© 2000  Karen Selick
Separating School and State
An edited version of this article first appeared in the March, 2000 issue of Canadian Lawyer.  If you wish to reproduce this article, click here for copyright info.



 
 
 

Separating School and State

Three times in the past decade, Canadian courts have ruled that Ontario is not obliged to provide the same public funding to all religious schools that it provides to public schools and Roman Catholic schools.

Not satisfied with these decisions, Torontonian Arieh Waldman complained to the United Nations Human Rights Committee.  He had educated his children at a Jewish school and spent $95,000 on their tuition.  The province spent nothing on them. 

In November, 1999, the U.N. declared that Mr. Waldman, and other Ontario parents who sent their children to non-Catholic religious schools, were being discriminated against.  Of course, the U.N. has no power to make Ontario change its policy, but the ruling has focused public debate on the issue. 

I don’t blame Mr. Waldman for feeling disgruntled. It’s unfair that his taxes were used to educate everyone else’s kids, while others paid nothing to educate his kids.

However, the solution that the U.N. would like to impose upon Ontario—full government funding for religious schools of all denominations—would be no better.  It would still be unfair to the growing number of parents who homeschool their children, to atheists who will never (by definition) qualify for funding for "religious" schools teaching their preferred philosophy, to members of religious sects too small to warrant their own school or too unconventional to be recognized as a religion, and to taxpayers who have no children. 

All of these groups would still be left in the same unjust position that Mr.
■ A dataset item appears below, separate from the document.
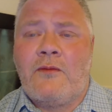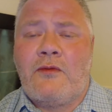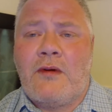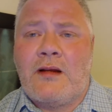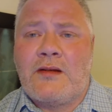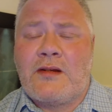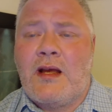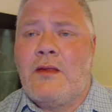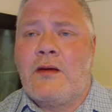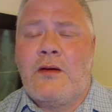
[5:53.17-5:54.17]
France
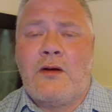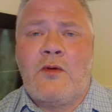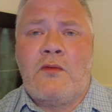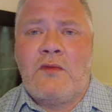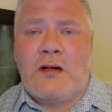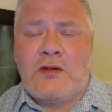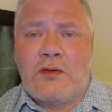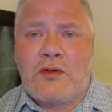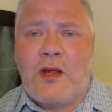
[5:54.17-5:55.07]
and they're going to enrich us.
Waldman was in, paying taxes for something that benefits another segment of society while not deriving any benefit themselves. 

The solution beloved by conservatives lately is school vouchers, which would let parents spend some of the tax dollars earmarked for education in schools of their own choice.  This might be an improvement for individuals like Mr. Waldman, but it is not a complete answer to the problem.  It still provides no relief to those who make no use of schools at all.  Besides, even religious school patrons would soon learn first-hand that, "He who pays the piper calls the tune."   The receipt of public funds would seriously compromise the independence of values that many private school patrons prize so highly. 

The real solution is to adopt a policy of complete separation between school and state, just as we have the separation of church and state.  We don’t subsidize churches out of tax revenues and we need not subsidize schools either. 

Those who recoil in horror from this suggestion accept the flawed premise that education is a special type of product that must be provided by government.  Otherwise, they claim, people couldn’t afford to educate their children.  Besides, they argue, we all benefit from having an educated populace, so we should all pay for it. 

Education is today overwhelmingly provided by non-market sources, which makes it difficult to estimate what its cost would be if cut free from the state.  However, there is good reason to suspect that private education would be affordable for most families, especially if they were given corresponding tax cuts. 

The astonishing fact is that taxes are the biggest item in the average Canadian family’s budget, by a huge margin.  In 1998, taxes consumed 31.9 percent of the average family budget, while all the basic necessities of life—food, shelter and clothing combined—consumed only 23.5 percent. 

In 1961, the situation had been the reverse:  22.1 percent went to taxes, while 35.2 percent went to food, shelter and clothing. 

The trend is clear: goods and services produced by the marketplace tend to become increasingly more affordable over time (and, incidentally, better in quality), while those supplied by government tend to become increasingly more expensive (and, incidentally, worse in quality).

Might there nevertheless be some who could not afford to school their kids, even after tax cuts?  This question puts the cart before the horse.  Perhaps those who knew the cost of educating their children would fall on themselves and couldn’t be shifted to others would choose to have only as many children as they could comfortably afford to educate—a "non-consummation" devoutly to be wished. 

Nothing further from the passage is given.